• INSTRUCTIONS FOR THE TASK:
Set down each line of the data below exactly as it stands, dropping the pictures.

• Stored items:
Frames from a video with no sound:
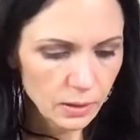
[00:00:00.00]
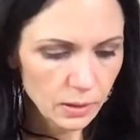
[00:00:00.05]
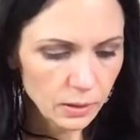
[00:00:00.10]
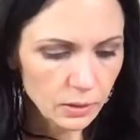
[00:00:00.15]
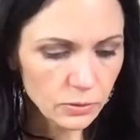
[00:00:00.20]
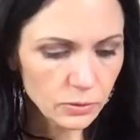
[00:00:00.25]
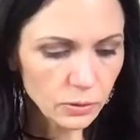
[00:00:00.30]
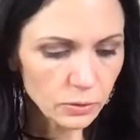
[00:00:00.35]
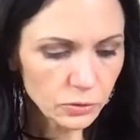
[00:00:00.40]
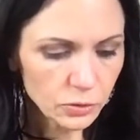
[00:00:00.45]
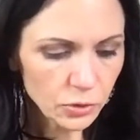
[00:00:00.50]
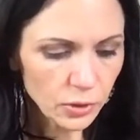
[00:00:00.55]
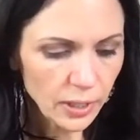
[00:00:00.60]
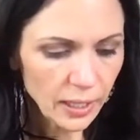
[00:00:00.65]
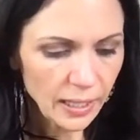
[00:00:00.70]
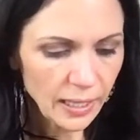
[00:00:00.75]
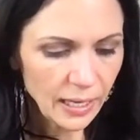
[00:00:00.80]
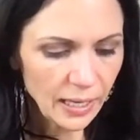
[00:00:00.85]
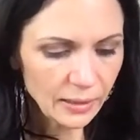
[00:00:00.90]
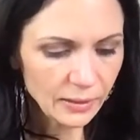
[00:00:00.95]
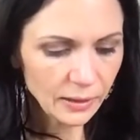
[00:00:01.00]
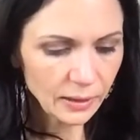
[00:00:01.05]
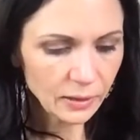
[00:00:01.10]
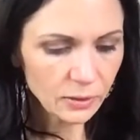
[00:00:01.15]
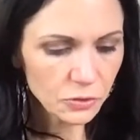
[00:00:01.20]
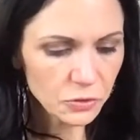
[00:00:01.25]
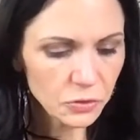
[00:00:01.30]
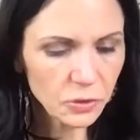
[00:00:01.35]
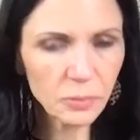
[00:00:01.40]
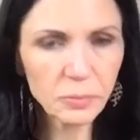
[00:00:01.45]
because our tray had like a
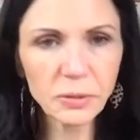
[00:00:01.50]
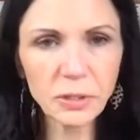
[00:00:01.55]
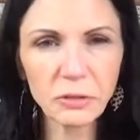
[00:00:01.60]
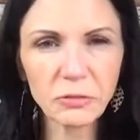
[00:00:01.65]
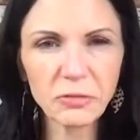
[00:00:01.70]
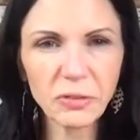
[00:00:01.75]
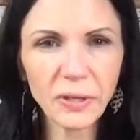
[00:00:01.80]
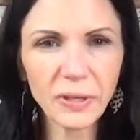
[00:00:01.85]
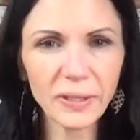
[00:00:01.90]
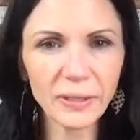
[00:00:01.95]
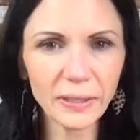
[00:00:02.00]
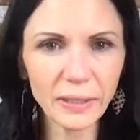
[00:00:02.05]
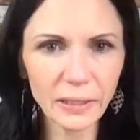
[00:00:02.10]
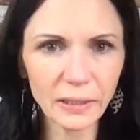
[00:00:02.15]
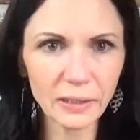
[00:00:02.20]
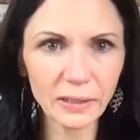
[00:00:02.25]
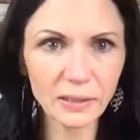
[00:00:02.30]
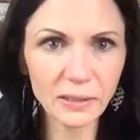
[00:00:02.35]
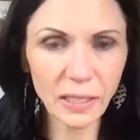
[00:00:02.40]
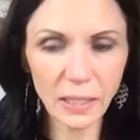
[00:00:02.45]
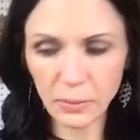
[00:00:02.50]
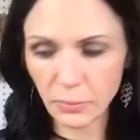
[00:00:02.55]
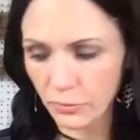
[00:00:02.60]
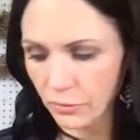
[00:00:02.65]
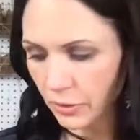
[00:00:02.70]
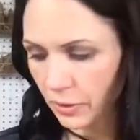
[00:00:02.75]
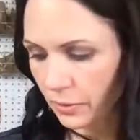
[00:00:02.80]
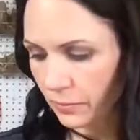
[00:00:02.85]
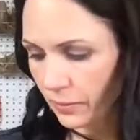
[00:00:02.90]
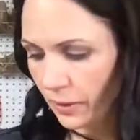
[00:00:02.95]
scripty font and a type
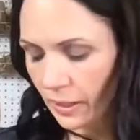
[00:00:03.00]
font,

• COMPLETED EXERCISE:
Frames from a video with no sound:
[00:00:00.00]
[00:00:00.05]
[00:00:00.10]
[00:00:00.15]
[00:00:00.20]
[00:00:00.25]
[00:00:00.30]
[00:00:00.35]
[00:00:00.40]
[00:00:00.45]
[00:00:00.50]
[00:00:00.55]
[00:00:00.60]
[00:00:00.65]
[00:00:00.70]
[00:00:00.75]
[00:00:00.80]
[00:00:00.85]
[00:00:00.90]
[00:00:00.95]
[00:00:01.00]
[00:00:01.05]
[00:00:01.10]
[00:00:01.15]
[00:00:01.20]
[00:00:01.25]
[00:00:01.30]
[00:00:01.35]
[00:00:01.40]
[00:00:01.45]
because our tray had like a
[00:00:01.50]
[00:00:01.55]
[00:00:01.60]
[00:00:01.65]
[00:00:01.70]
[00:00:01.75]
[00:00:01.80]
[00:00:01.85]
[00:00:01.90]
[00:00:01.95]
[00:00:02.00]
[00:00:02.05]
[00:00:02.10]
[00:00:02.15]
[00:00:02.20]
[00:00:02.25]
[00:00:02.30]
[00:00:02.35]
[00:00:02.40]
[00:00:02.45]
[00:00:02.50]
[00:00:02.55]
[00:00:02.60]
[00:00:02.65]
[00:00:02.70]
[00:00:02.75]
[00:00:02.80]
[00:00:02.85]
[00:00:02.90]
[00:00:02.95]
scripty font and a type
[00:00:03.00]
font,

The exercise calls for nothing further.